Dan: So, which came first, your running into… so when you saw the Curtis Jere piece in the window, you already knew who Curtis Jere was?

“The nightmare of materialism, which has turned the life of the universe into an evil, useless game, is  not yet past; it holds the awakening soul still in its grip. Only a feeble light glimmers like a tiny star in a vast gulf of darkness. This feeble light is but a presentiment, and the soul, when it sees it, trembles in doubt whether the light is not a dream, and the gulf of darkness reality. This doubt, and the still harsh tyranny of the materialistic philosophy, divide our soul sharply from that of the Primitives.“

Wassily Kandinsky

 Blake: No, un-unh. I just knew that I loved it. It turned out to be Curtis Jere and years later I came to understand who that was… the round plate spray on the wall. It actually reminds me a lot of Kandinsky, which is why I like it so much. It’s circles #96 that I like so much from Kandinsky. And that Curtis Jere is like, you know… It’s funny how that works. I don’t know that I would have understood what it was that I liked of the mid-century idea, except that Kandinsky had already come along and done all that.

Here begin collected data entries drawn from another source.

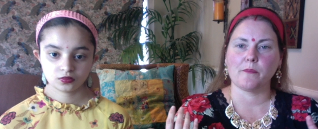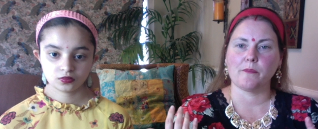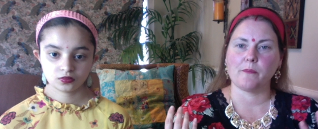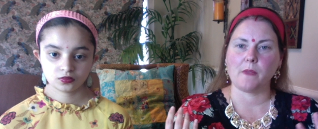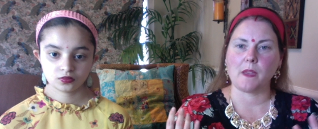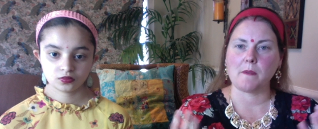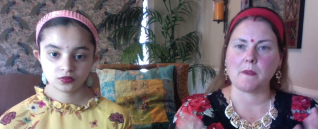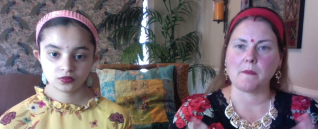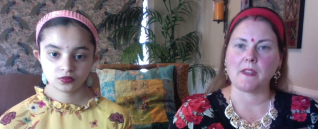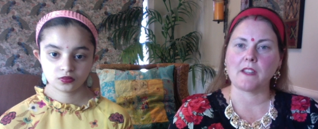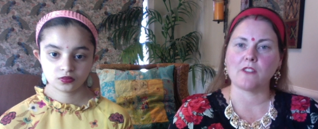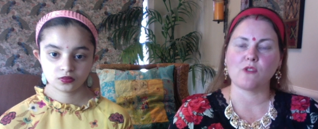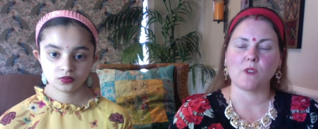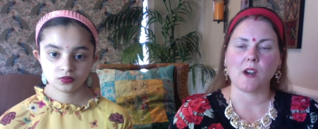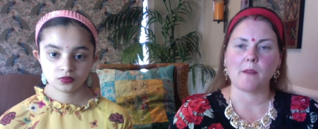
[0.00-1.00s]
Speaker 1: maybe being
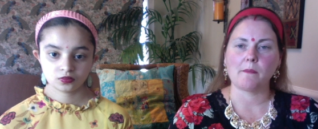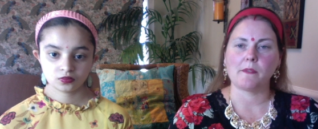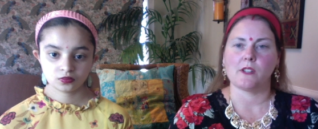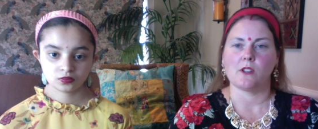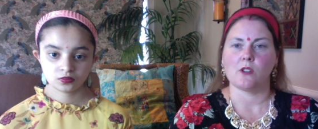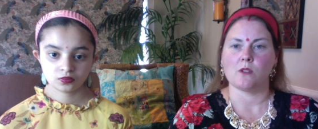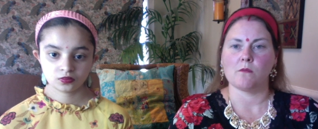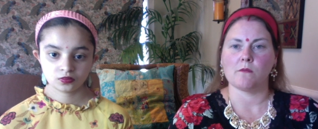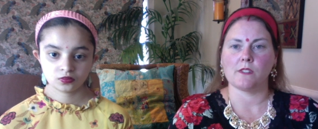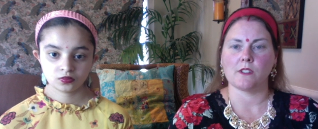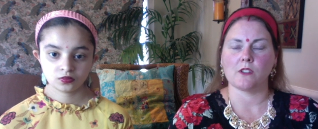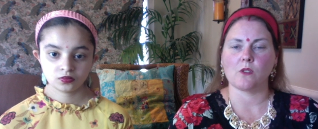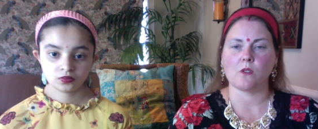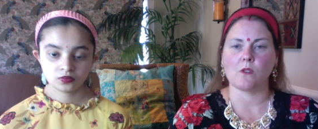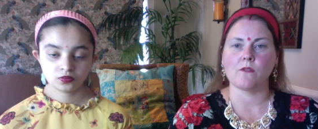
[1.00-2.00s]
trapped at home in the
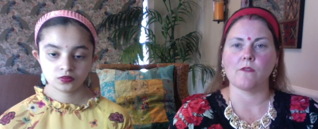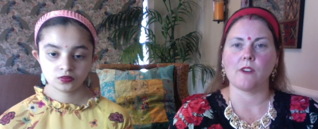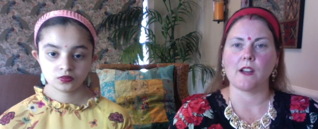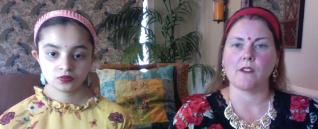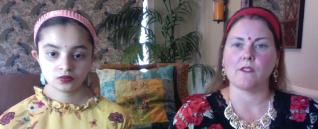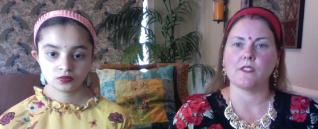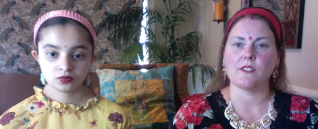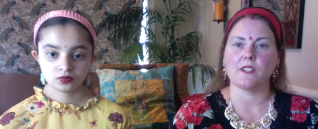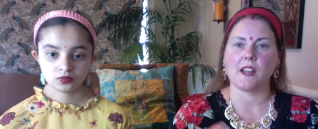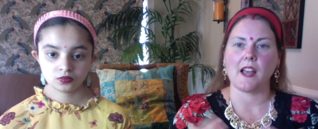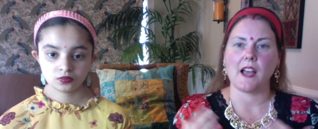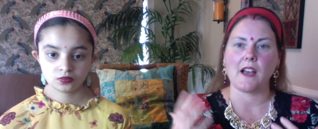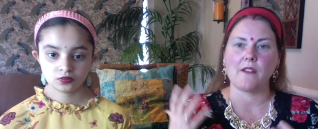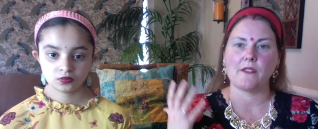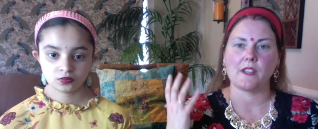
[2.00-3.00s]
coronavirus and
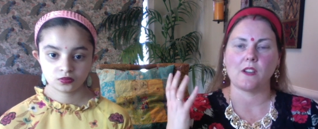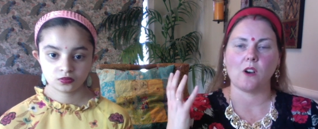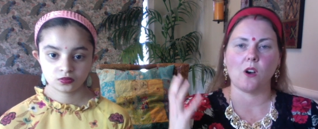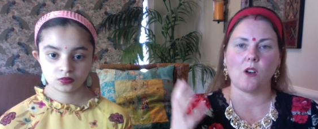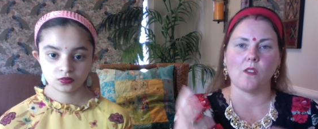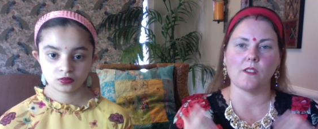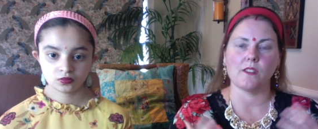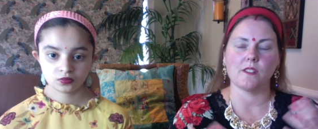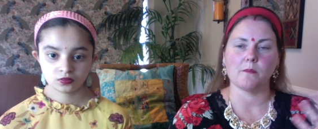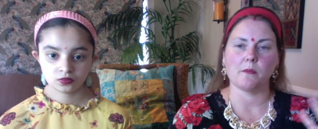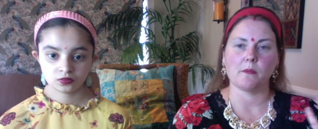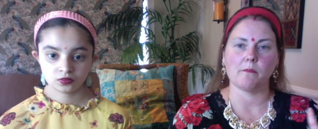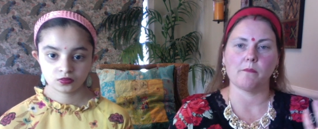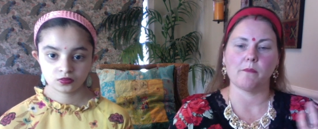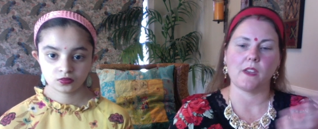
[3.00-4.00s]
having all this
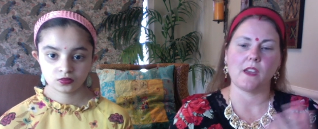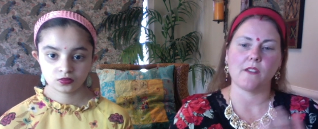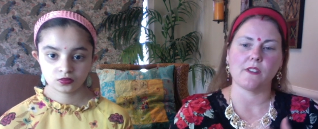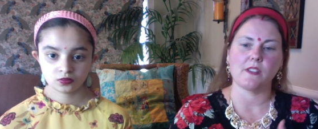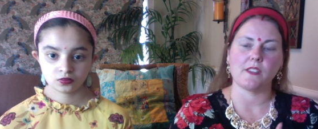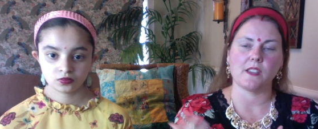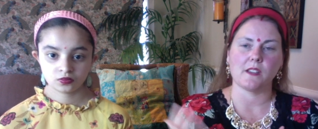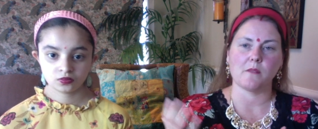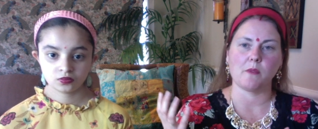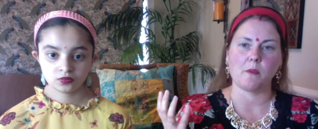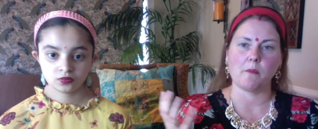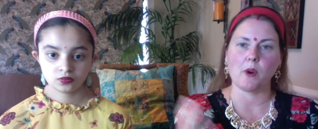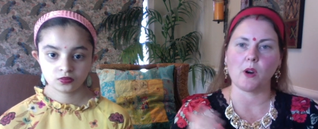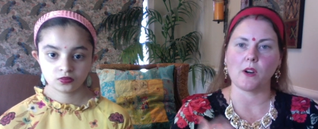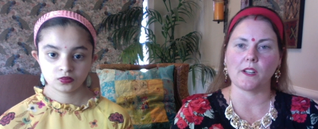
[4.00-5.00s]
everything
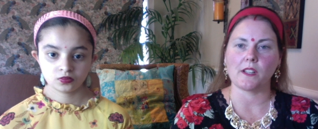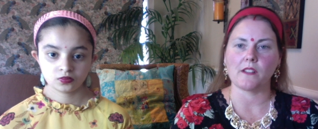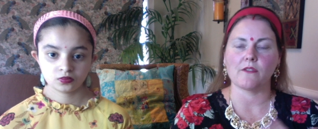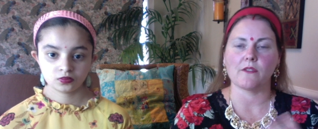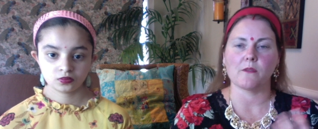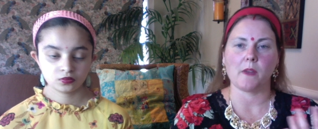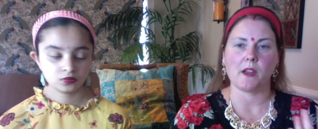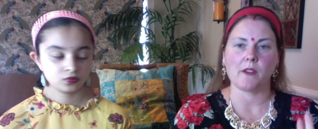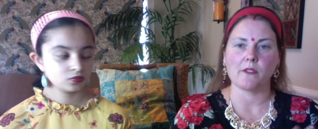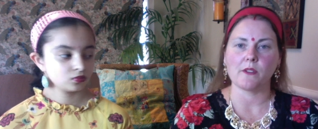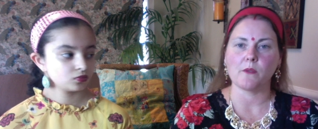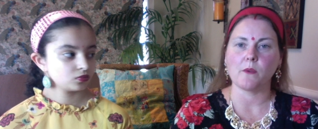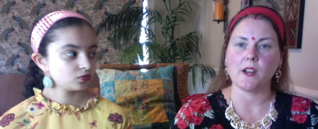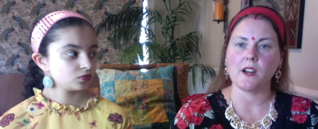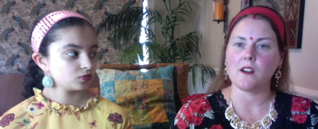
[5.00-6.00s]
bombarding from
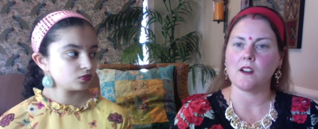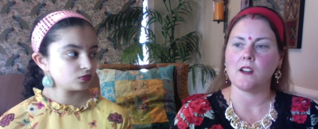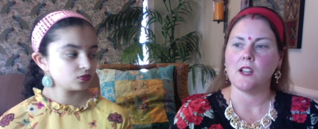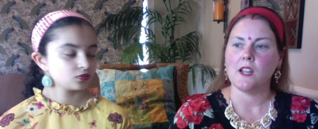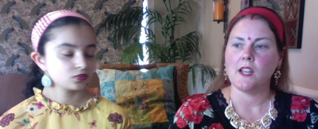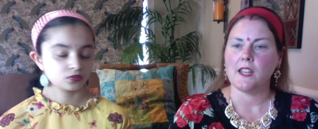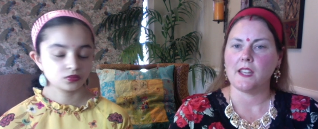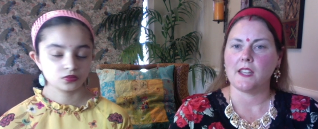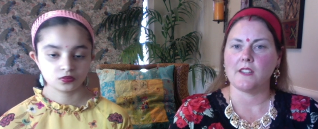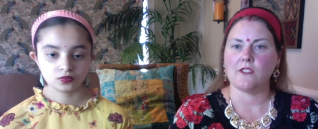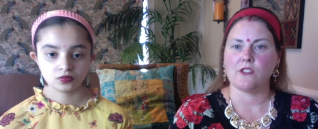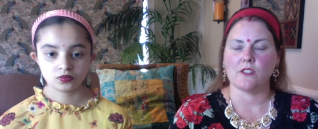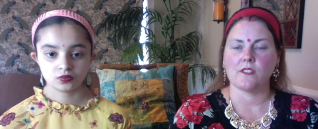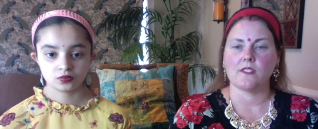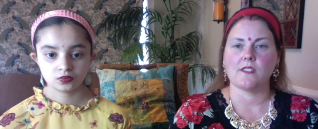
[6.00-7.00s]
everywhere he
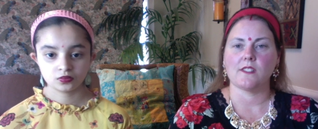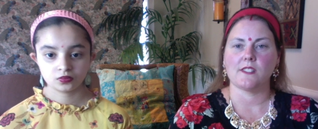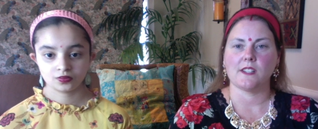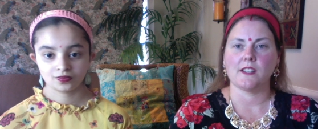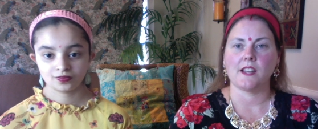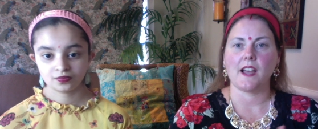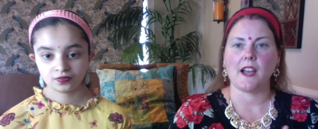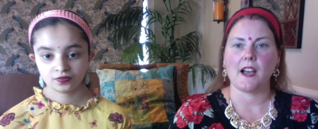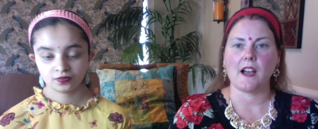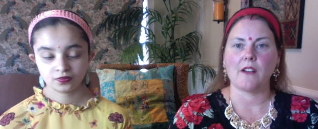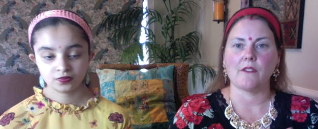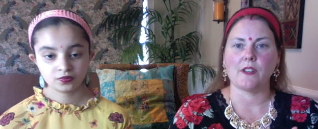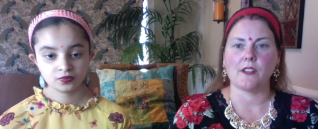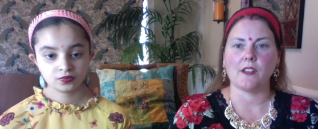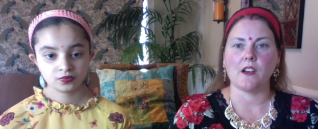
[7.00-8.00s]
just didn't have
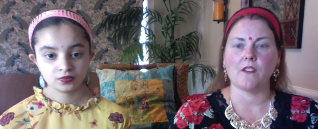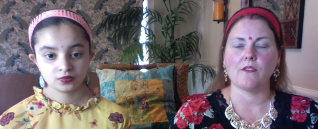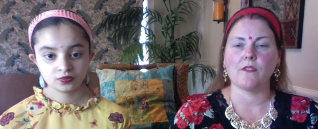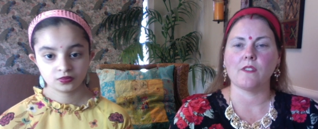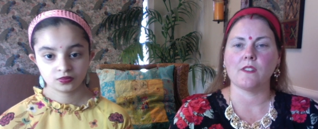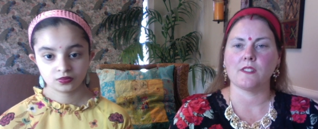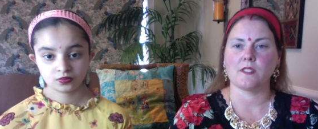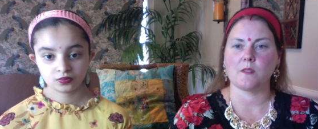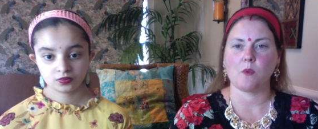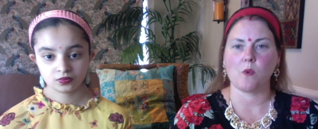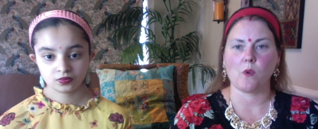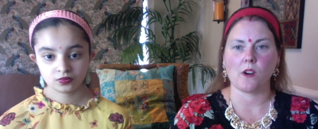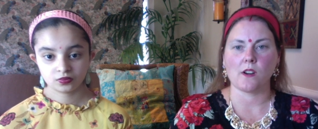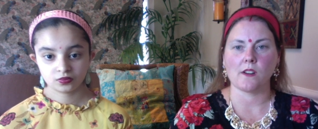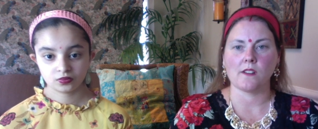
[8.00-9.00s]
enough
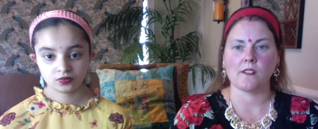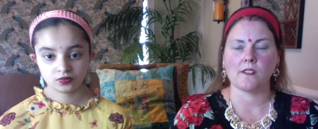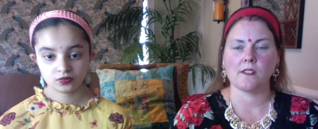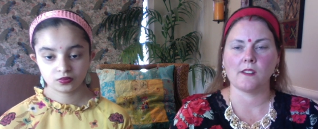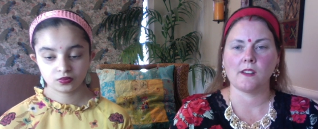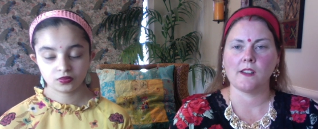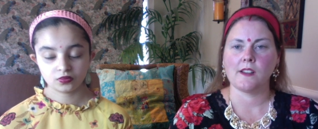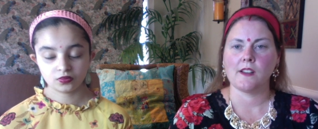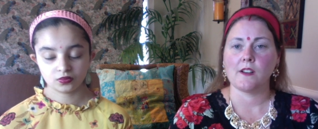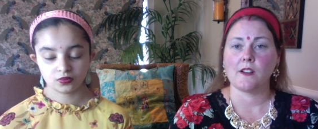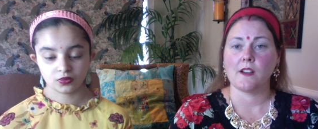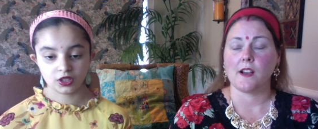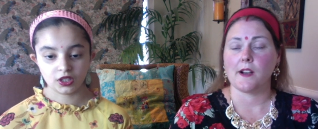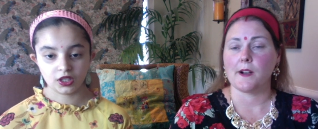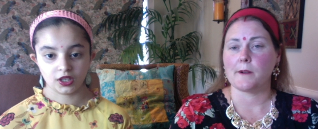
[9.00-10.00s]
support
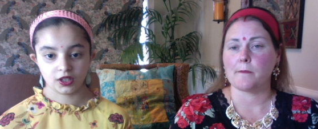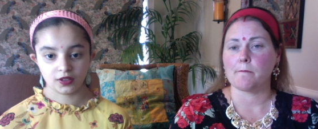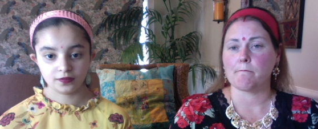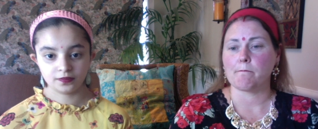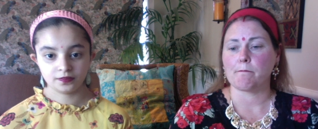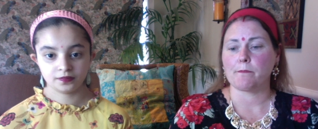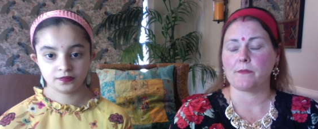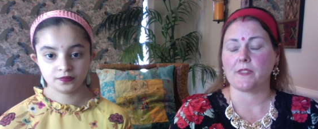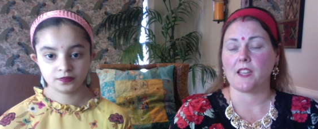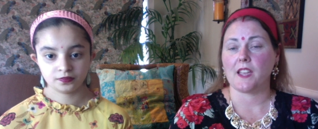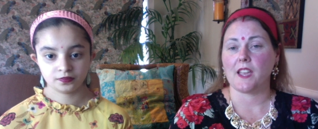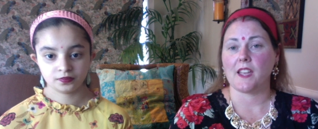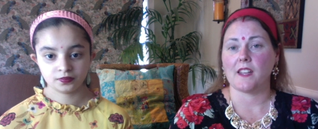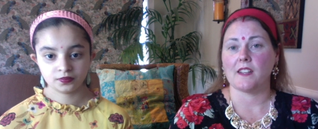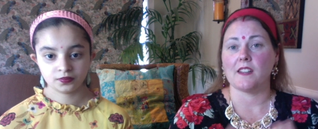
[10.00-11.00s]
yeah. Um,
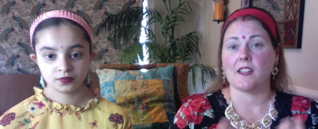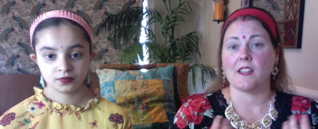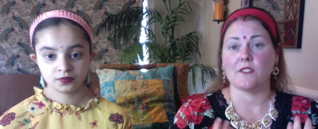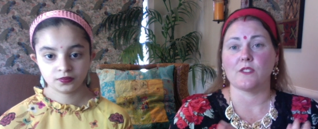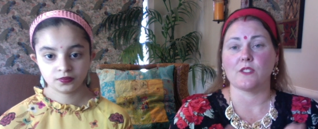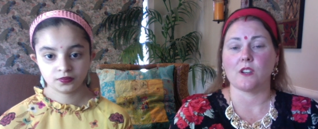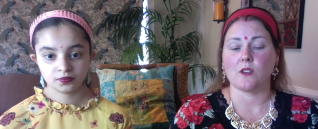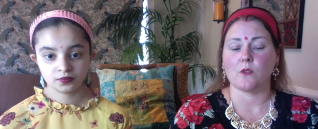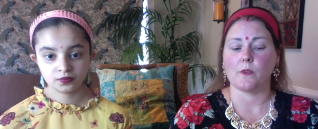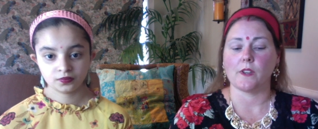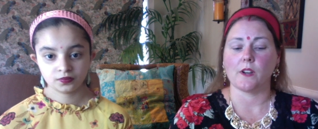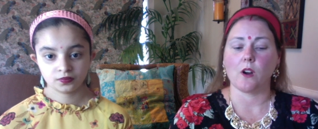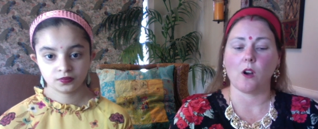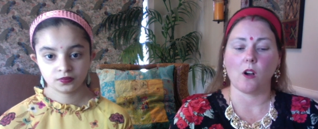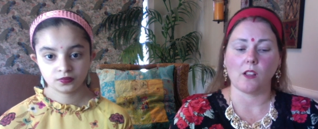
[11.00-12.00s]
and and so we
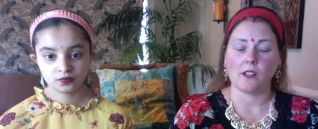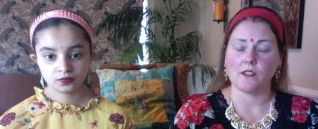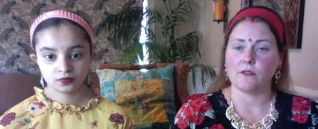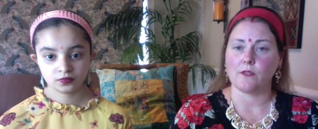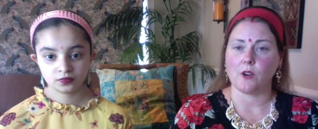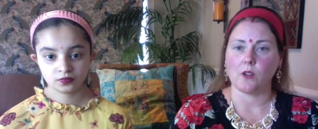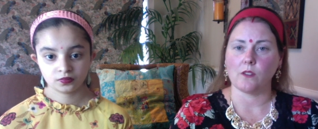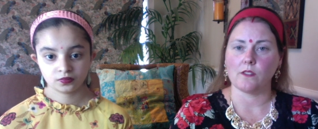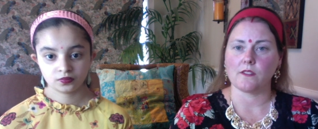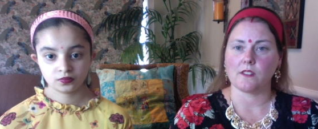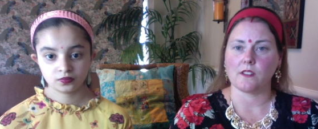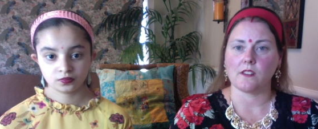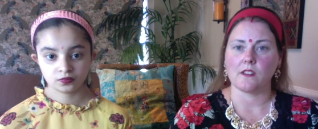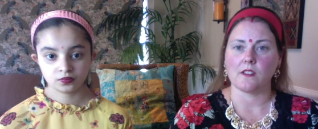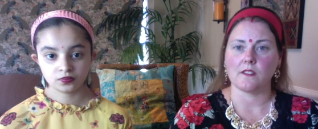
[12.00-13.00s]
are all at fault
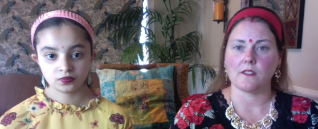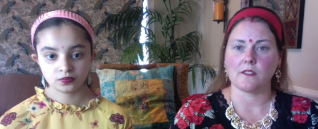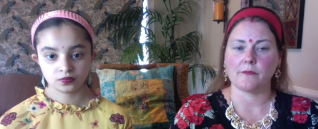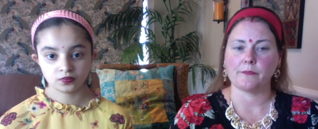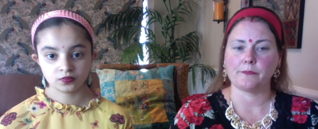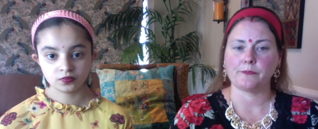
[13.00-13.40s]
in this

Dan: You went to New York and saw an exhibition, yeah?

Blake: Yeah, they rounded up all these Kandinksy’s from all over the world and did a whole retrospective, the life of Kandinsky. It was amazing. It was pretty awesome. I’ve alway been drawn to the minimal. I don’t like, I’m not drawn to the flowery… what’s the word?

Dan: Baroque, Rococo?

Blake: That and the flowery, Victorian era… all of that. I just don’t find any of that interesting at all.

Dan: You definitely hold more of a modern aesthetic.

Blake: Yep, less is more… I appreciate things that are generated solely from one’s imagination. And I think mid-century design really captured that and did it in an elegant way. I have a quote from Kandinsky that I keep on my phone

And Kandinsky said this, and I’m thinking it’s so true, his more famous quote that everything starts from a dot, and I appreciate that too. Mid-century design captures some of the minimal scaffolding upon which you can build your own version of reality, your own interpretation. What I saw that day in the window was that Curtis Jere was a kind of mid-century art house interpretation of Kandinsky’s tapestry of minimalism. That’s what drew me into Mid Century, the store.